Law schools are weighing how to integrate rapidly improving artificial intelligence into the classroom as the legal industry grapples with the technology.
“It’s a fool’s game to ban it entirely,” Polk Wagner, a professor at the University of Pennsylvania Carey Law School, said of artificial intelligence and tools like OpenAI’s ChatGPT. “Students need to become fluent in what AI can and cannot do” in order to toe the emerging ethical line, he said.
Some major law firms have started to experiment with ChatGPT and other generative software, which uses AI to generate text, images or designs, to write legal briefs, and to aid research. That has law professors considering how to integrate AI into classrooms while keeping students academically honest.
Getting a handle on the technology isn’t easy. AI continues to develop at a rapid pace, raising concerns about the accuracy of the information it offers and ethical questions for lawyers.
A pair of New York lawyers in June were fined $5,000 after using AI to draft and error-filled brief, citing previous cases that didn’t exist.
Some federal judges are beginning to draw lines around how the tech can be used in court, warning against over-reliance on AI and urging attorneys to vet anything generated by ChatGPT and similar tools. They also require lawyers using AI to file disclosures alerting the courts.
AI has been used by lawyers for e-discovery, contract and brief drafting, review, and revision, aiding legal research, and training the next generation of lawyers, said Dan Linna, director of law and technology initiatives at Northwestern University’s Pritzker School of Law and McCormick School of Engineering.
An Evolving Industry
Law schools are training aspiring attorneys as the legal industry has yet to settle on clear standards for using new tech tools.
Linna says he has been incorporating AI into his classes for more than a decade.
“I require my students to sign up and experiment with AI and ChatGPT,” Linna said. “We must teach and encourage students to use these tools ethically and well.”
Patrick Barry teaches “digital lawyering” at the University of Michigan. He said educating students how to use AI properly will help teach them how to polish their legal writing.
“With AI at students’ fingertips 24/7, it will provide a bit of competition or a nudge for them to elevate their own work,” said Barry.
The emergence of ChatGPT has prompted concerns about cheating on college campuses across the country.
Barry said he is no more concerned about students using AI to cheat than he is about other forms of academic dishonesty. He said he makes exam questions as specific as possible to combat various forms of cheating.
“The key is to not create generic questions that will be vulnerable to ChatGPT,” he said. “I try to come up with specific questions relating to the class or students.”
Some schools have established policies on the use of AI, including allowing students to turn to the tech to perform certain research or seek feedback on a first draft.
Aram Gavoor, associate dean for academic affairs and lecturer at George Washington University Law School, said the university doesn’t have a firm policy in place. Instead, it has recommended guidelines that leave room for innovation.
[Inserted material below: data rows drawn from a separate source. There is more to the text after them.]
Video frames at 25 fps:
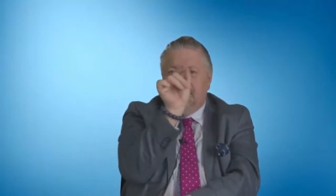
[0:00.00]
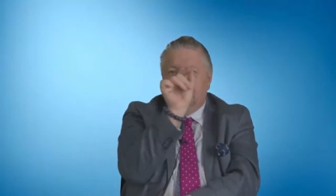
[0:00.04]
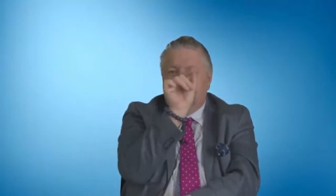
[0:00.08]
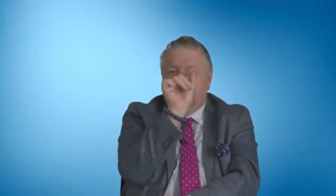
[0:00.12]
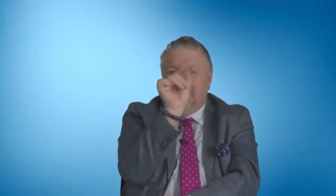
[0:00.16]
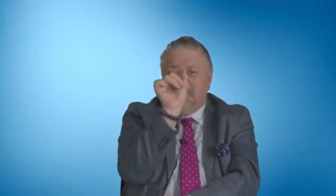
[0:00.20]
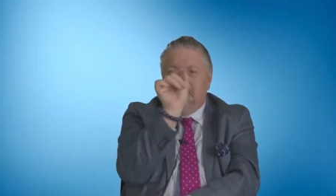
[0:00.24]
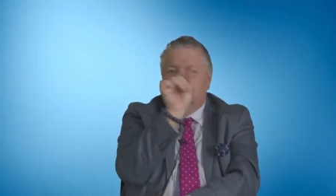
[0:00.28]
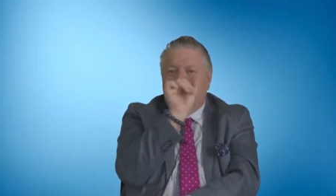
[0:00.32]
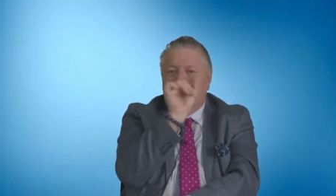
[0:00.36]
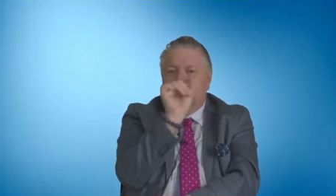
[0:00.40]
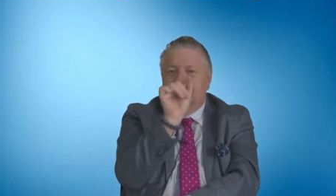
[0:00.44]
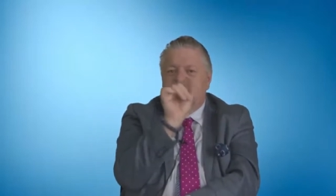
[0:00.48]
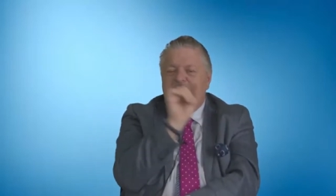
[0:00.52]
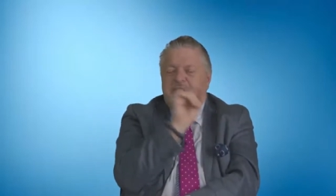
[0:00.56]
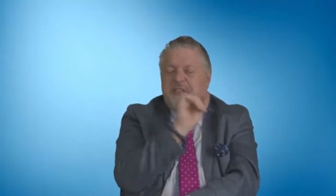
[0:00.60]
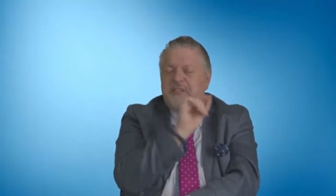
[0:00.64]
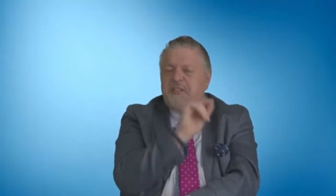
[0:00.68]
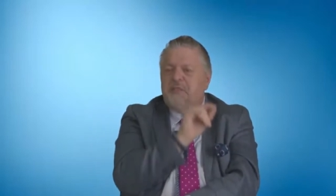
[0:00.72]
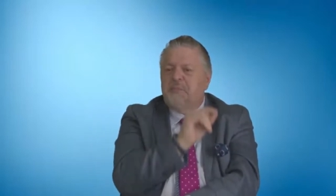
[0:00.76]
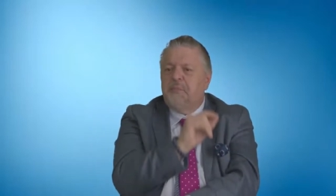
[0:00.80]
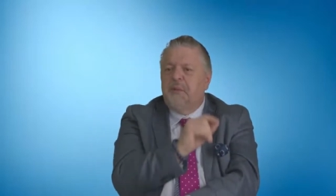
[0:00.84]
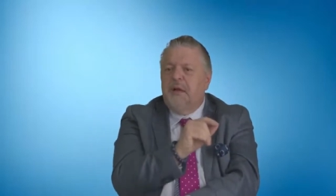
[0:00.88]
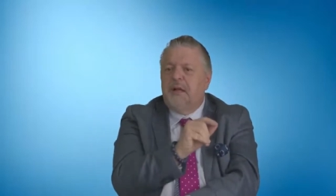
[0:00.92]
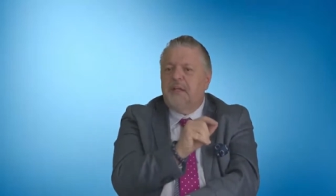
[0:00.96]
that makes
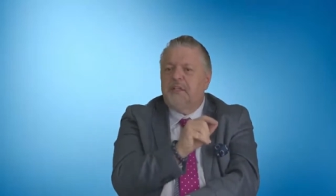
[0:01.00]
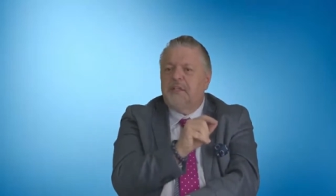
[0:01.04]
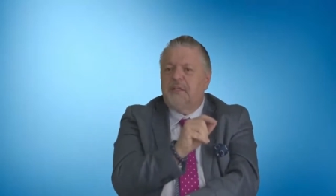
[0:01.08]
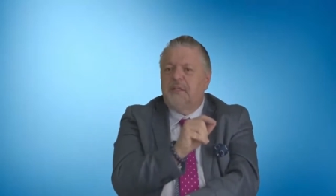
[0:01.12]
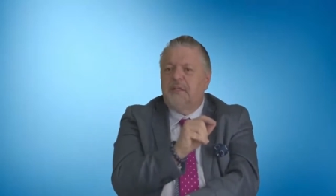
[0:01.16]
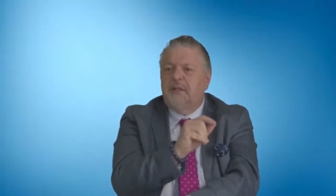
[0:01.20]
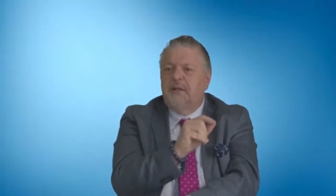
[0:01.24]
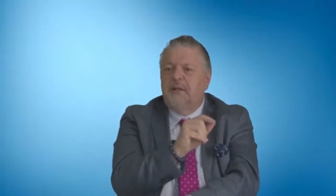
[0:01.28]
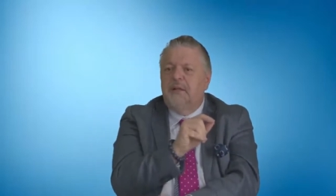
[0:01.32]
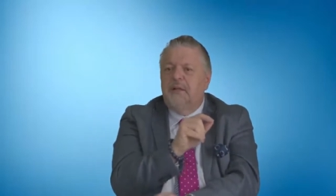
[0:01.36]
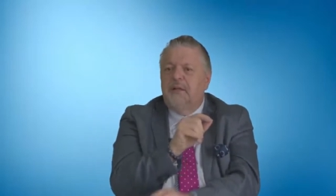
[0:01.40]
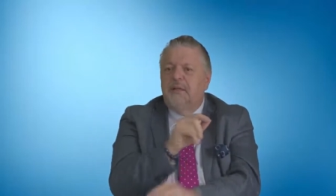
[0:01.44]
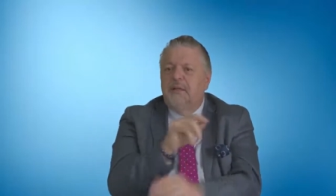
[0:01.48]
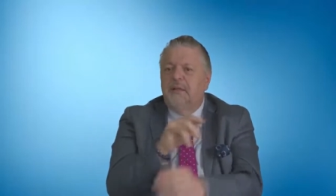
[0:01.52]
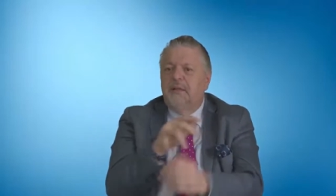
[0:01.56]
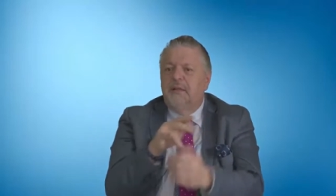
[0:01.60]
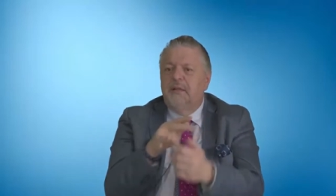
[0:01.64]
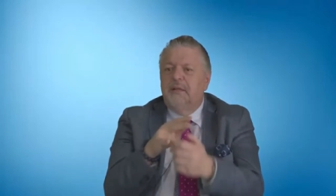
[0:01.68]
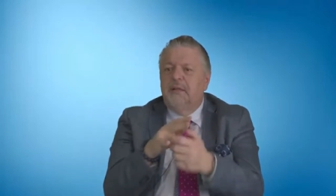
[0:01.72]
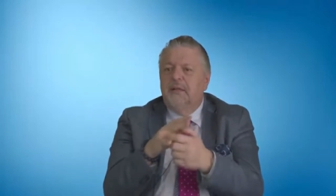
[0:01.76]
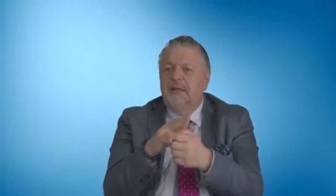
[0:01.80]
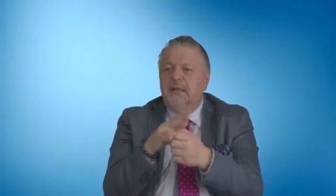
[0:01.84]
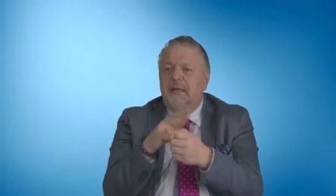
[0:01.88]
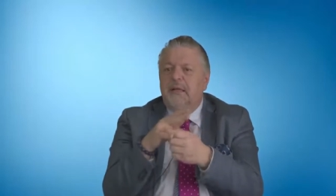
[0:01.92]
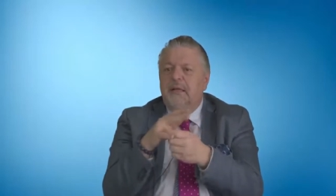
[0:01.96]
it special.
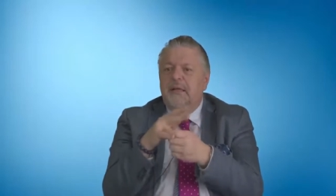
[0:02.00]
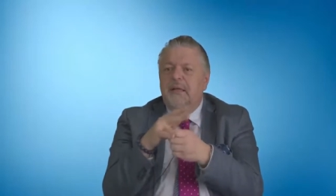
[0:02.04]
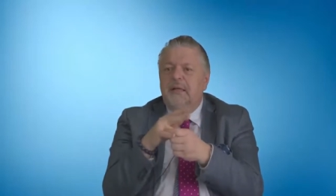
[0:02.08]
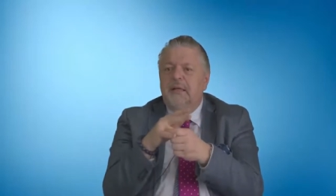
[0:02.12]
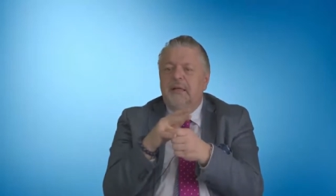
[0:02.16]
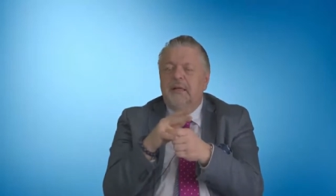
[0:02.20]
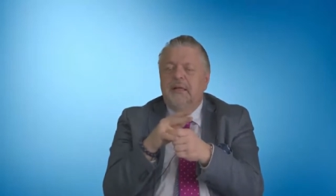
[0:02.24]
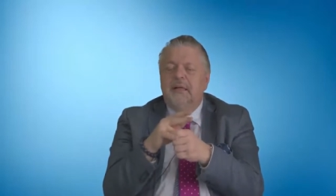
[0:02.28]
Yeah.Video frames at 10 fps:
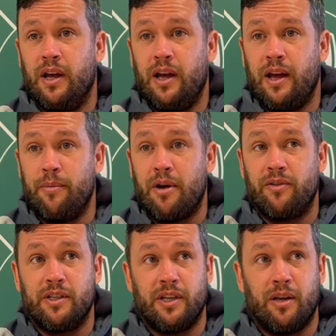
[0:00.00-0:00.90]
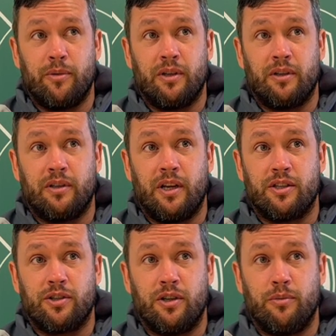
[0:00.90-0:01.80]
every team, and I
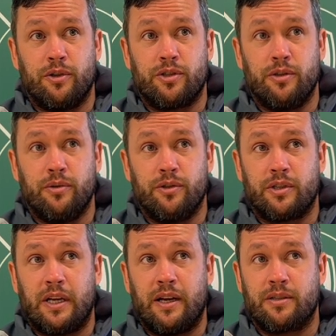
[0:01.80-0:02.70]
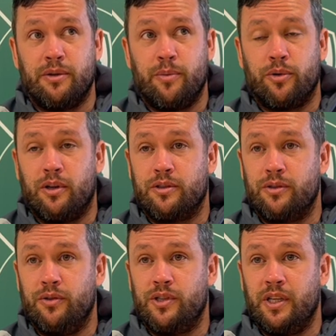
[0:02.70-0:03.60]
think it certainly would have suited us last week, but
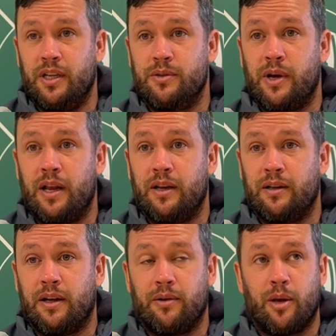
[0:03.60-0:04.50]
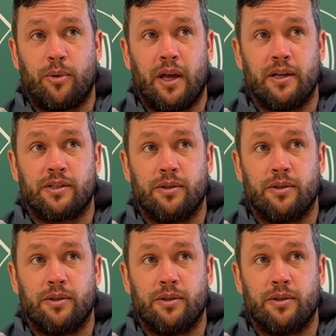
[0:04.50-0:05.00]
also UCD as well, how they play.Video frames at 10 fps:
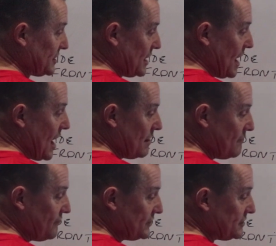say I'm
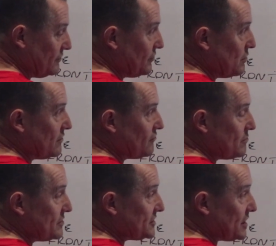viewing
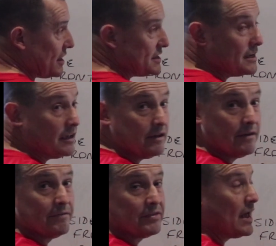from the side
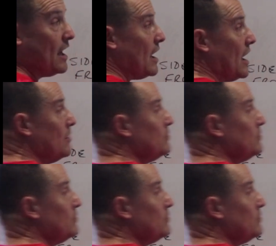here. I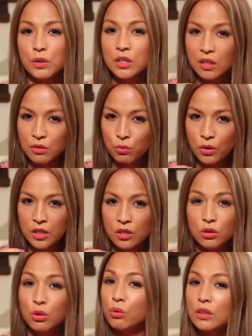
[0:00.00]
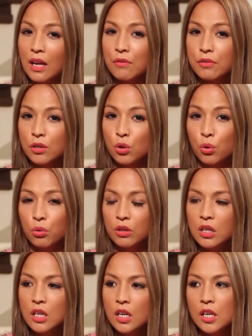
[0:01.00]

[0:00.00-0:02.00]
when you don't have a goal,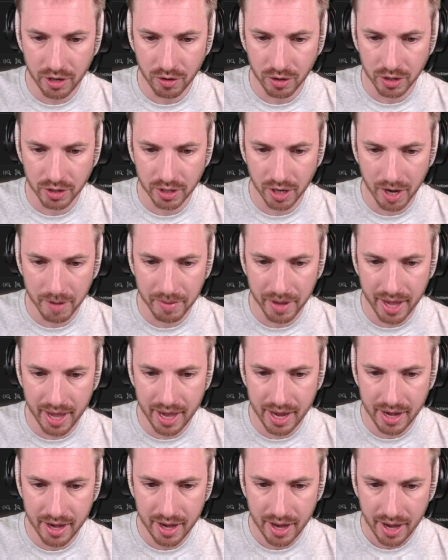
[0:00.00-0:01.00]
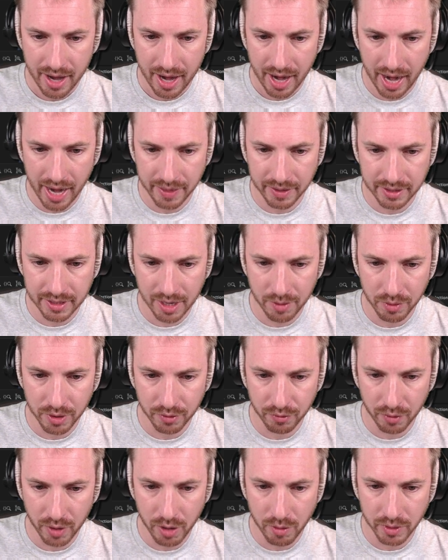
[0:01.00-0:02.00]
You can type it in, and the same with
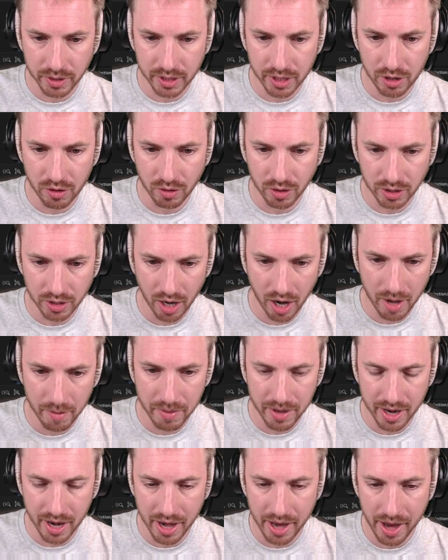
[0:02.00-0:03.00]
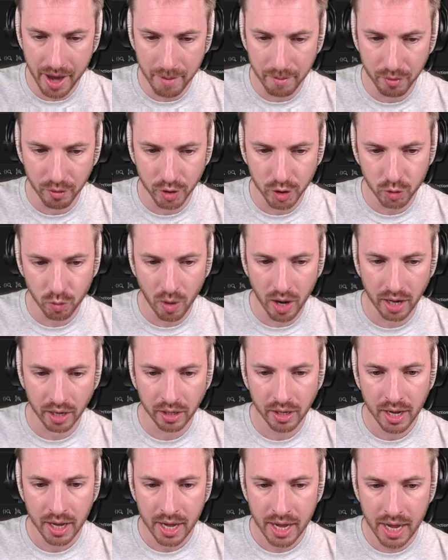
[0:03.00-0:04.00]
the frequency. You can type in a number as
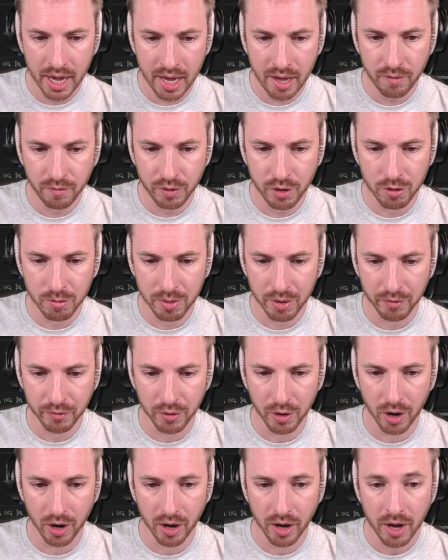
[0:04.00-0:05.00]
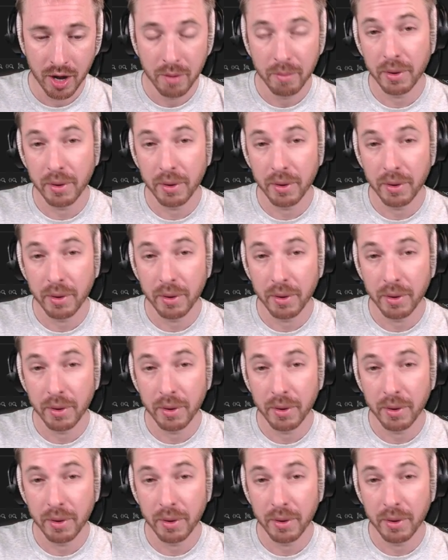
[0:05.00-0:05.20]
well if you prefer.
The guidelines to date offer discretion to individual professors to blanket permit, partially permit, or ban technology like ChatGPT, as long as academic integrity rules are not violated, Gavoor said.
He’s not overly worried about students using ChatGPT to cheat on course work, he said.
“Law school students recognize the incentive to do their own work,” Gavoor said.
He said that one pitfall of using AI on course work is the possibility that ChatGPT’s output is incorrect.
“At the end of the day, it is still the student’s responsibility to captain their own ship and research concepts based on what ChatGPT says,” Gavoor said.